**Aim of the task**
Every record below must be copied exactly, with images dropped.

**Source material**
++++++
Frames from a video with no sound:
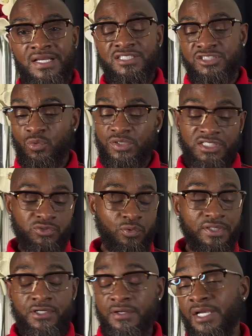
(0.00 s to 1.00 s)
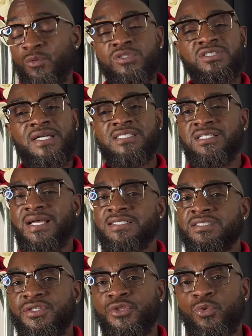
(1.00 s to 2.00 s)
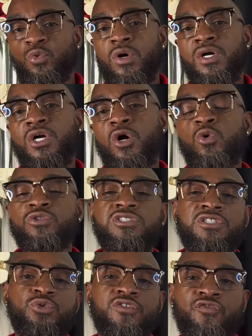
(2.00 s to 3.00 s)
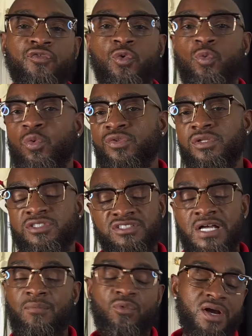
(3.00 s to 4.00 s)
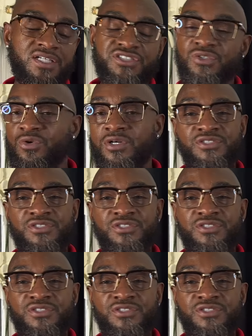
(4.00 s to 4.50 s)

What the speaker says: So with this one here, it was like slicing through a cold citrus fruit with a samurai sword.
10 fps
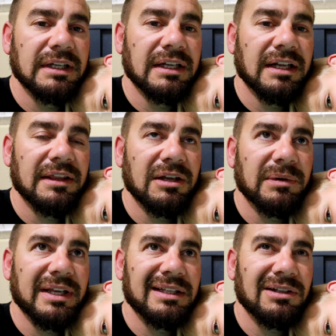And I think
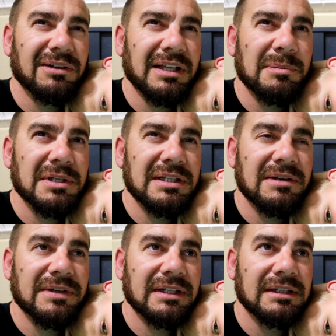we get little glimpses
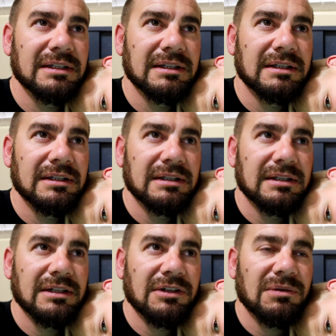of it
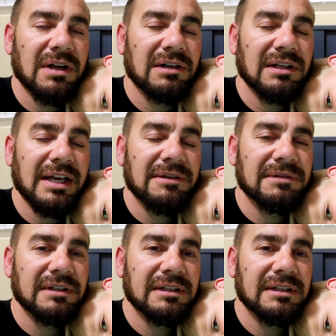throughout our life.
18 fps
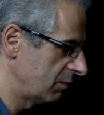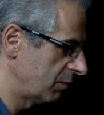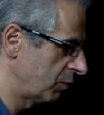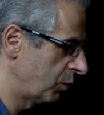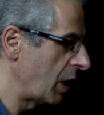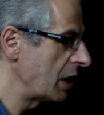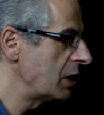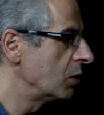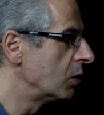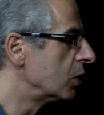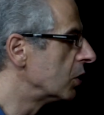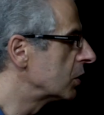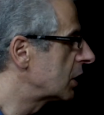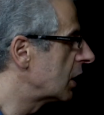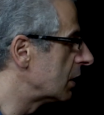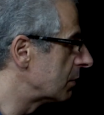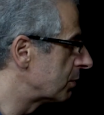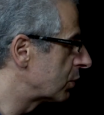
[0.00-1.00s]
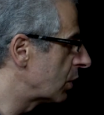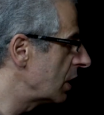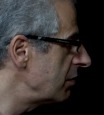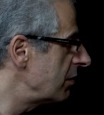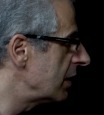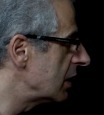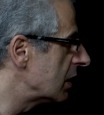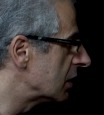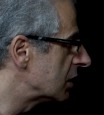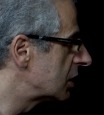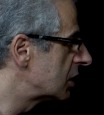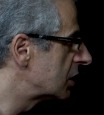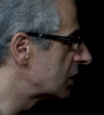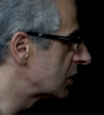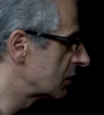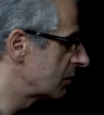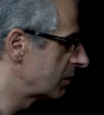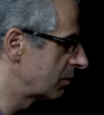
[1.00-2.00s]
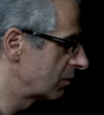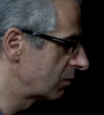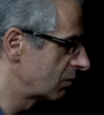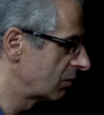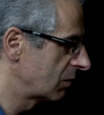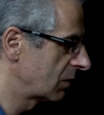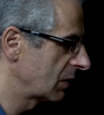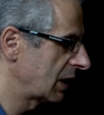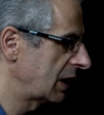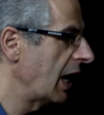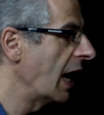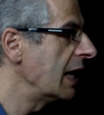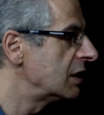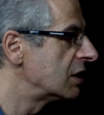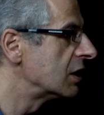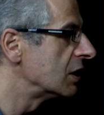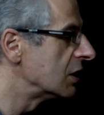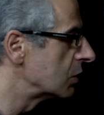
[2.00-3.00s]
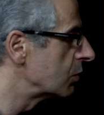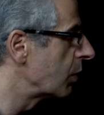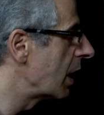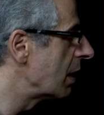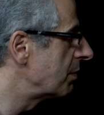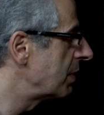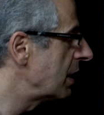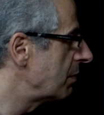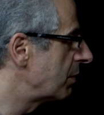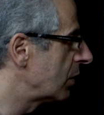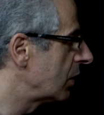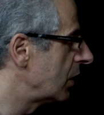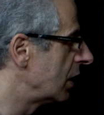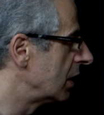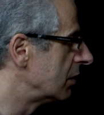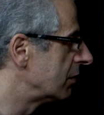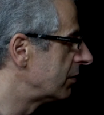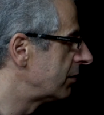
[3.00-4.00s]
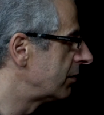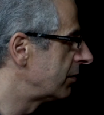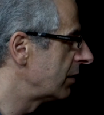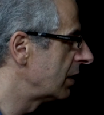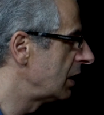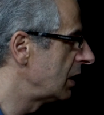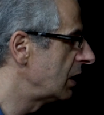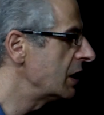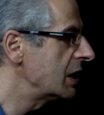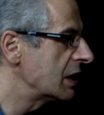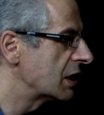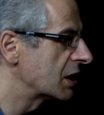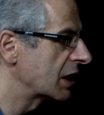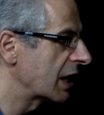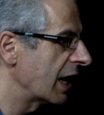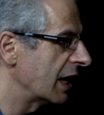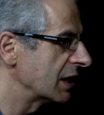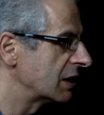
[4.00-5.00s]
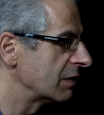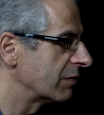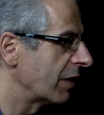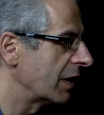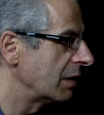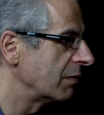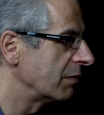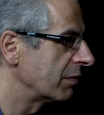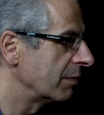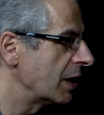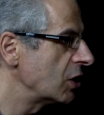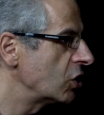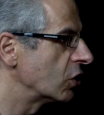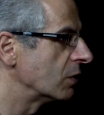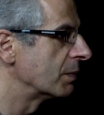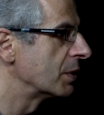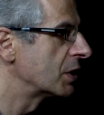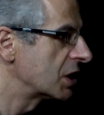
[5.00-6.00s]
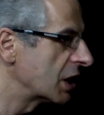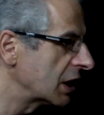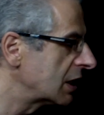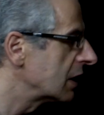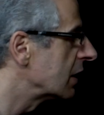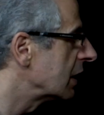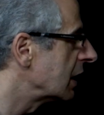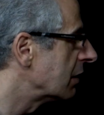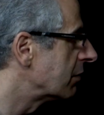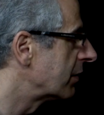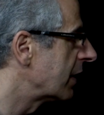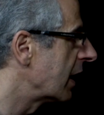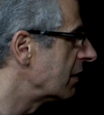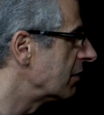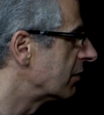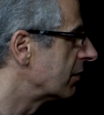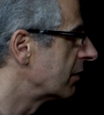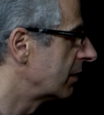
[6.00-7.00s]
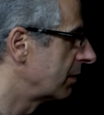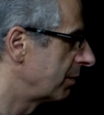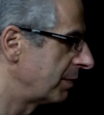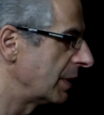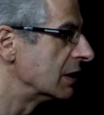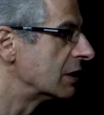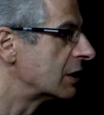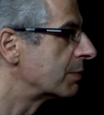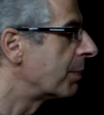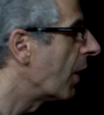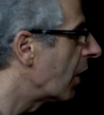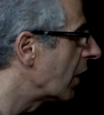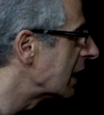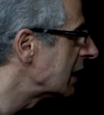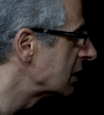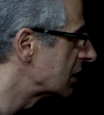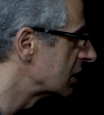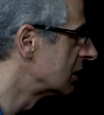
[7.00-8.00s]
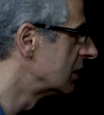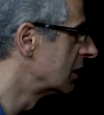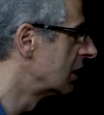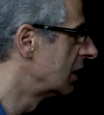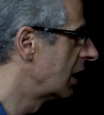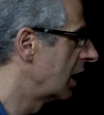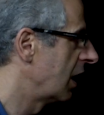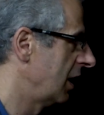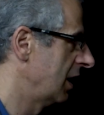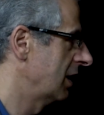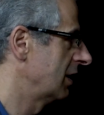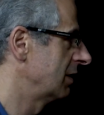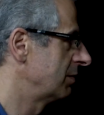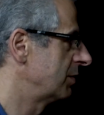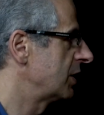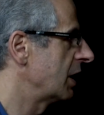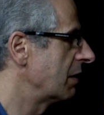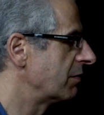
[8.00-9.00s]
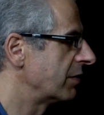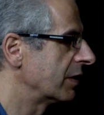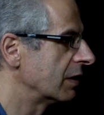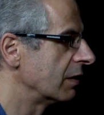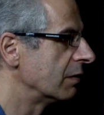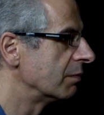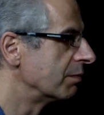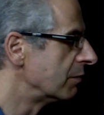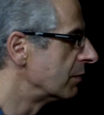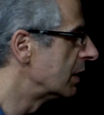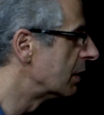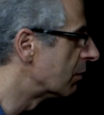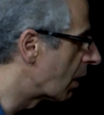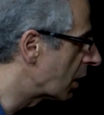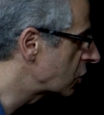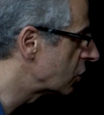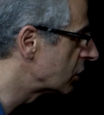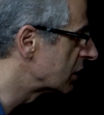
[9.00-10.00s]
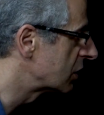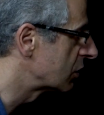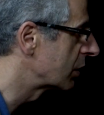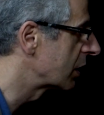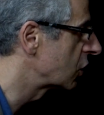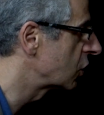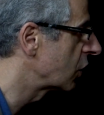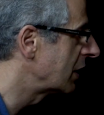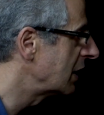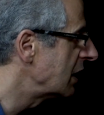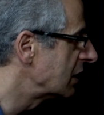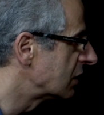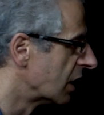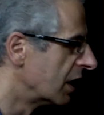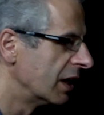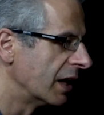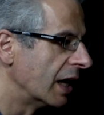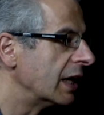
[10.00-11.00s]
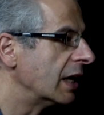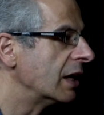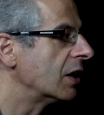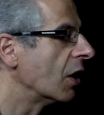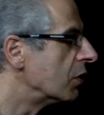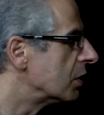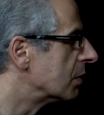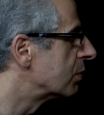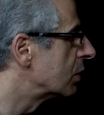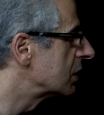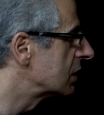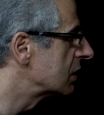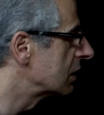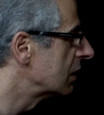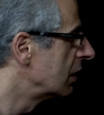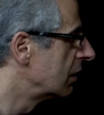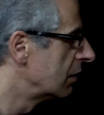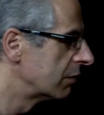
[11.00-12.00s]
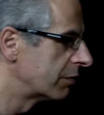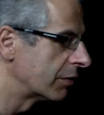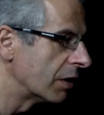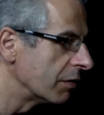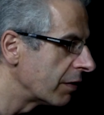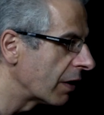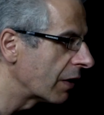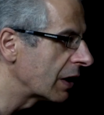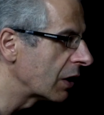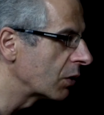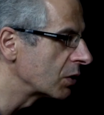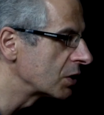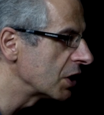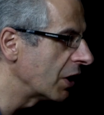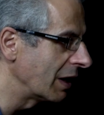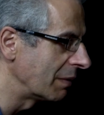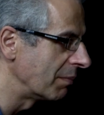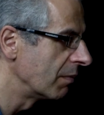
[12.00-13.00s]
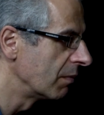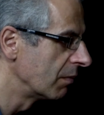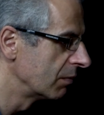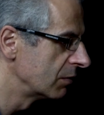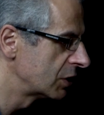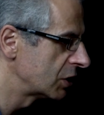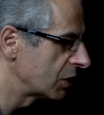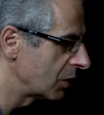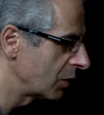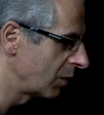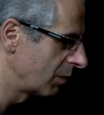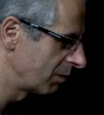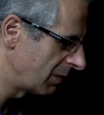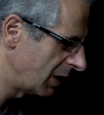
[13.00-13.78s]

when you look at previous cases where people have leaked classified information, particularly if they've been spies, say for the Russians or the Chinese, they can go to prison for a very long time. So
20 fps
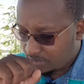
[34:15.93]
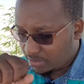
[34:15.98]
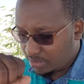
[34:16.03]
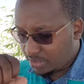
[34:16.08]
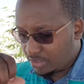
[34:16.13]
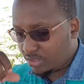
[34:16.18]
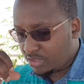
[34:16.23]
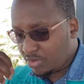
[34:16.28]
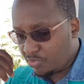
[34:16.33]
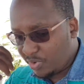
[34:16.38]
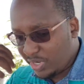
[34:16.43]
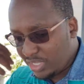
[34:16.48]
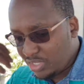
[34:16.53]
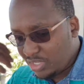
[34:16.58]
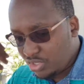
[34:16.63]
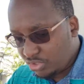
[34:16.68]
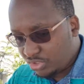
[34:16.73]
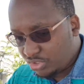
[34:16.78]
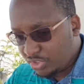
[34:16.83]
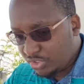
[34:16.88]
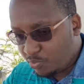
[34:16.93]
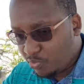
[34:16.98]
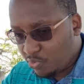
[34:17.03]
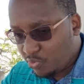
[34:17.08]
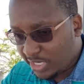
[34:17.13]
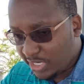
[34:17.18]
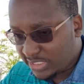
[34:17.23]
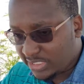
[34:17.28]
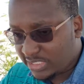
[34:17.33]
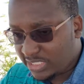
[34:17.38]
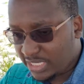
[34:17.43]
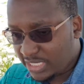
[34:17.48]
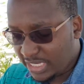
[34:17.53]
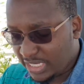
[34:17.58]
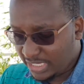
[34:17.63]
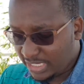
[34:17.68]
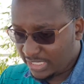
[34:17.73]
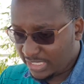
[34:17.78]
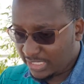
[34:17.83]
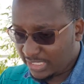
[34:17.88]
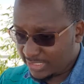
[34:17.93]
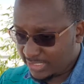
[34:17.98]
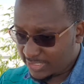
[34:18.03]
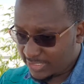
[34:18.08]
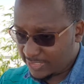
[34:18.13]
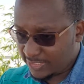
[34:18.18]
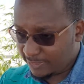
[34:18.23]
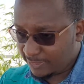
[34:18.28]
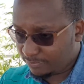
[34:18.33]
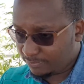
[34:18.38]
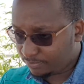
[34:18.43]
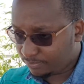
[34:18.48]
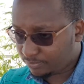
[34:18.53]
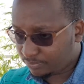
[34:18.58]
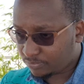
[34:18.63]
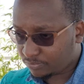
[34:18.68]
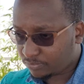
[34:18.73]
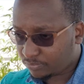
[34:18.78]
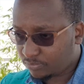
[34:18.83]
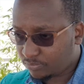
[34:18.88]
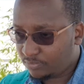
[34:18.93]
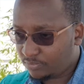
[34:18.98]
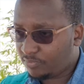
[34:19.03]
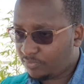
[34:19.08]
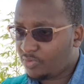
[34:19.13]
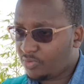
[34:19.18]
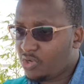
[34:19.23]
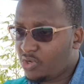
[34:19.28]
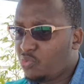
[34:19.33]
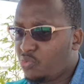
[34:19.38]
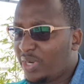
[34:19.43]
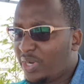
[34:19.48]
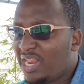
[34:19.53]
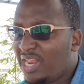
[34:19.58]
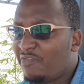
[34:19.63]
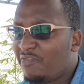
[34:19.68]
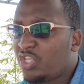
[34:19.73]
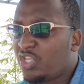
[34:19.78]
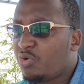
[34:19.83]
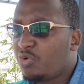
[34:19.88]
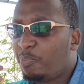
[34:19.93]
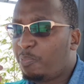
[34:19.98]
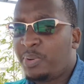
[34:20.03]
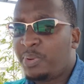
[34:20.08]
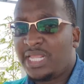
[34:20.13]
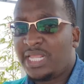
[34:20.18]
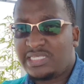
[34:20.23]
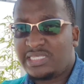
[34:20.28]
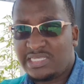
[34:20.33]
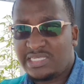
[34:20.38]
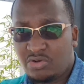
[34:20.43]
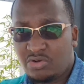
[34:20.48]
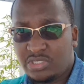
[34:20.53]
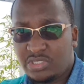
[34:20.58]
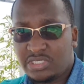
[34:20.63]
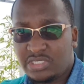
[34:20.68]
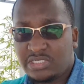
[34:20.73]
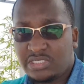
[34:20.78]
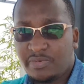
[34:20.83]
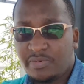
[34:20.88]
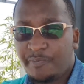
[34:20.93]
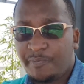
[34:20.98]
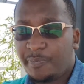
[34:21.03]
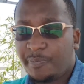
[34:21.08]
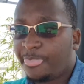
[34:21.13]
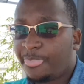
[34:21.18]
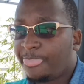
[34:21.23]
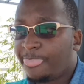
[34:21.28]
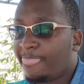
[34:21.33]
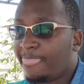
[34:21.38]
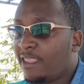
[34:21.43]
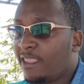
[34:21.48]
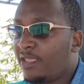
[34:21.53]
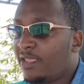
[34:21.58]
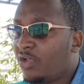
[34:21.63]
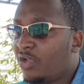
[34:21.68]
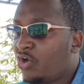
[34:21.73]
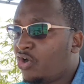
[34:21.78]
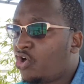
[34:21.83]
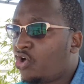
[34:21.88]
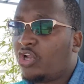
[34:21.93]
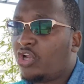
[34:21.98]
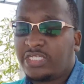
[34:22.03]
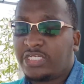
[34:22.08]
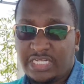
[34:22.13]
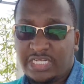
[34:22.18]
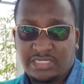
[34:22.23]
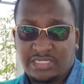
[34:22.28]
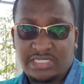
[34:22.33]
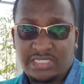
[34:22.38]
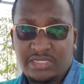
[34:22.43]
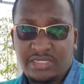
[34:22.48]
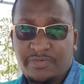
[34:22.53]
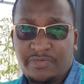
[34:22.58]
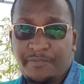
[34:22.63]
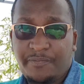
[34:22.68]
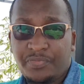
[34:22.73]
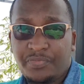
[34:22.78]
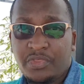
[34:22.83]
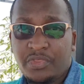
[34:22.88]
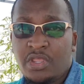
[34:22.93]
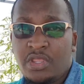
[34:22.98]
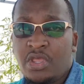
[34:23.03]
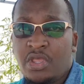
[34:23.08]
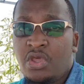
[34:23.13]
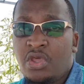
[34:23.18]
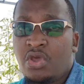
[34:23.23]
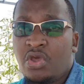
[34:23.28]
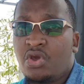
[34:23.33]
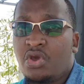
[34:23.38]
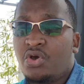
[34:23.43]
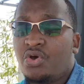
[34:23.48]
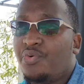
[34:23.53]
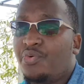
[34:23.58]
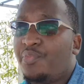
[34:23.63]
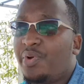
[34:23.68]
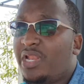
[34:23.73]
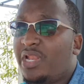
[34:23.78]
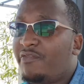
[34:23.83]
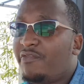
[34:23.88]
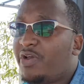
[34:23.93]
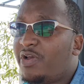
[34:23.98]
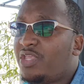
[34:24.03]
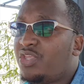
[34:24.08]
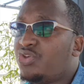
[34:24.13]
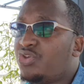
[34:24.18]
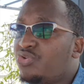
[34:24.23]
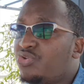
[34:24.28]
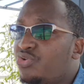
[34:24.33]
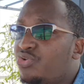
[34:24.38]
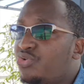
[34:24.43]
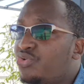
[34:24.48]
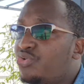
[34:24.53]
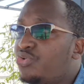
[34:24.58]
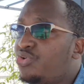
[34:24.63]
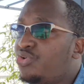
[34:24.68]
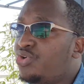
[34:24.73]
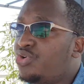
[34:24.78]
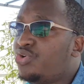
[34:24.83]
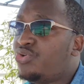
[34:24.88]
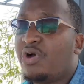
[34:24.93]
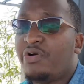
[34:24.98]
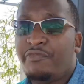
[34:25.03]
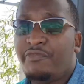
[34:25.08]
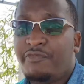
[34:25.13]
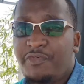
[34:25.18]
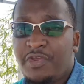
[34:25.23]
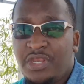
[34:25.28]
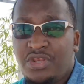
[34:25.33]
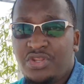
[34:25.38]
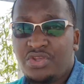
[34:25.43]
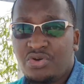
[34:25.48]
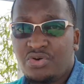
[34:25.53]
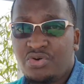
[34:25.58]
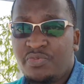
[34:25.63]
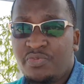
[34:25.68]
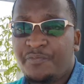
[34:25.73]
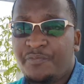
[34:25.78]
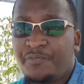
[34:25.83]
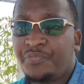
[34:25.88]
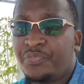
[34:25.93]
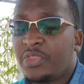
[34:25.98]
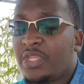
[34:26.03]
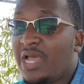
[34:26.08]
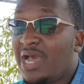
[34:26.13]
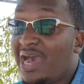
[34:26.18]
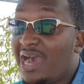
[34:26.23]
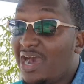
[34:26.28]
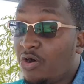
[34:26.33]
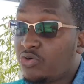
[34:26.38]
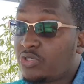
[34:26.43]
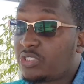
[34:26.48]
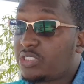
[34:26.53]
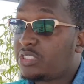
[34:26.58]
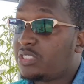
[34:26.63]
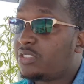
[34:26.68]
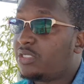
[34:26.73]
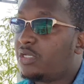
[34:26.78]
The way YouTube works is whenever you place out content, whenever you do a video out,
++++++
**Response to the task**
Frames from a video with no sound:
(0.00 s to 1.00 s)
(1.00 s to 2.00 s)
(2.00 s to 3.00 s)
(3.00 s to 4.00 s)
(4.00 s to 4.50 s)

What the speaker says: So with this one here, it was like slicing through a cold citrus fruit with a samurai sword.
10 fps
And I think
we get little glimpses
of it
throughout our life.
18 fps
[0.00-1.00s]
[1.00-2.00s]
[2.00-3.00s]
[3.00-4.00s]
[4.00-5.00s]
[5.00-6.00s]
[6.00-7.00s]
[7.00-8.00s]
[8.00-9.00s]
[9.00-10.00s]
[10.00-11.00s]
[11.00-12.00s]
[12.00-13.00s]
[13.00-13.78s]

when you look at previous cases where people have leaked classified information, particularly if they've been spies, say for the Russians or the Chinese, they can go to prison for a very long time. So
20 fps
[34:15.93]
[34:15.98]
[34:16.03]
[34:16.08]
[34:16.13]
[34:16.18]
[34:16.23]
[34:16.28]
[34:16.33]
[34:16.38]
[34:16.43]
[34:16.48]
[34:16.53]
[34:16.58]
[34:16.63]
[34:16.68]
[34:16.73]
[34:16.78]
[34:16.83]
[34:16.88]
[34:16.93]
[34:16.98]
[34:17.03]
[34:17.08]
[34:17.13]
[34:17.18]
[34:17.23]
[34:17.28]
[34:17.33]
[34:17.38]
[34:17.43]
[34:17.48]
[34:17.53]
[34:17.58]
[34:17.63]
[34:17.68]
[34:17.73]
[34:17.78]
[34:17.83]
[34:17.88]
[34:17.93]
[34:17.98]
[34:18.03]
[34:18.08]
[34:18.13]
[34:18.18]
[34:18.23]
[34:18.28]
[34:18.33]
[34:18.38]
[34:18.43]
[34:18.48]
[34:18.53]
[34:18.58]
[34:18.63]
[34:18.68]
[34:18.73]
[34:18.78]
[34:18.83]
[34:18.88]
[34:18.93]
[34:18.98]
[34:19.03]
[34:19.08]
[34:19.13]
[34:19.18]
[34:19.23]
[34:19.28]
[34:19.33]
[34:19.38]
[34:19.43]
[34:19.48]
[34:19.53]
[34:19.58]
[34:19.63]
[34:19.68]
[34:19.73]
[34:19.78]
[34:19.83]
[34:19.88]
[34:19.93]
[34:19.98]
[34:20.03]
[34:20.08]
[34:20.13]
[34:20.18]
[34:20.23]
[34:20.28]
[34:20.33]
[34:20.38]
[34:20.43]
[34:20.48]
[34:20.53]
[34:20.58]
[34:20.63]
[34:20.68]
[34:20.73]
[34:20.78]
[34:20.83]
[34:20.88]
[34:20.93]
[34:20.98]
[34:21.03]
[34:21.08]
[34:21.13]
[34:21.18]
[34:21.23]
[34:21.28]
[34:21.33]
[34:21.38]
[34:21.43]
[34:21.48]
[34:21.53]
[34:21.58]
[34:21.63]
[34:21.68]
[34:21.73]
[34:21.78]
[34:21.83]
[34:21.88]
[34:21.93]
[34:21.98]
[34:22.03]
[34:22.08]
[34:22.13]
[34:22.18]
[34:22.23]
[34:22.28]
[34:22.33]
[34:22.38]
[34:22.43]
[34:22.48]
[34:22.53]
[34:22.58]
[34:22.63]
[34:22.68]
[34:22.73]
[34:22.78]
[34:22.83]
[34:22.88]
[34:22.93]
[34:22.98]
[34:23.03]
[34:23.08]
[34:23.13]
[34:23.18]
[34:23.23]
[34:23.28]
[34:23.33]
[34:23.38]
[34:23.43]
[34:23.48]
[34:23.53]
[34:23.58]
[34:23.63]
[34:23.68]
[34:23.73]
[34:23.78]
[34:23.83]
[34:23.88]
[34:23.93]
[34:23.98]
[34:24.03]
[34:24.08]
[34:24.13]
[34:24.18]
[34:24.23]
[34:24.28]
[34:24.33]
[34:24.38]
[34:24.43]
[34:24.48]
[34:24.53]
[34:24.58]
[34:24.63]
[34:24.68]
[34:24.73]
[34:24.78]
[34:24.83]
[34:24.88]
[34:24.93]
[34:24.98]
[34:25.03]
[34:25.08]
[34:25.13]
[34:25.18]
[34:25.23]
[34:25.28]
[34:25.33]
[34:25.38]
[34:25.43]
[34:25.48]
[34:25.53]
[34:25.58]
[34:25.63]
[34:25.68]
[34:25.73]
[34:25.78]
[34:25.83]
[34:25.88]
[34:25.93]
[34:25.98]
[34:26.03]
[34:26.08]
[34:26.13]
[34:26.18]
[34:26.23]
[34:26.28]
[34:26.33]
[34:26.38]
[34:26.43]
[34:26.48]
[34:26.53]
[34:26.58]
[34:26.63]
[34:26.68]
[34:26.73]
[34:26.78]
The way YouTube works is whenever you place out content, whenever you do a video out,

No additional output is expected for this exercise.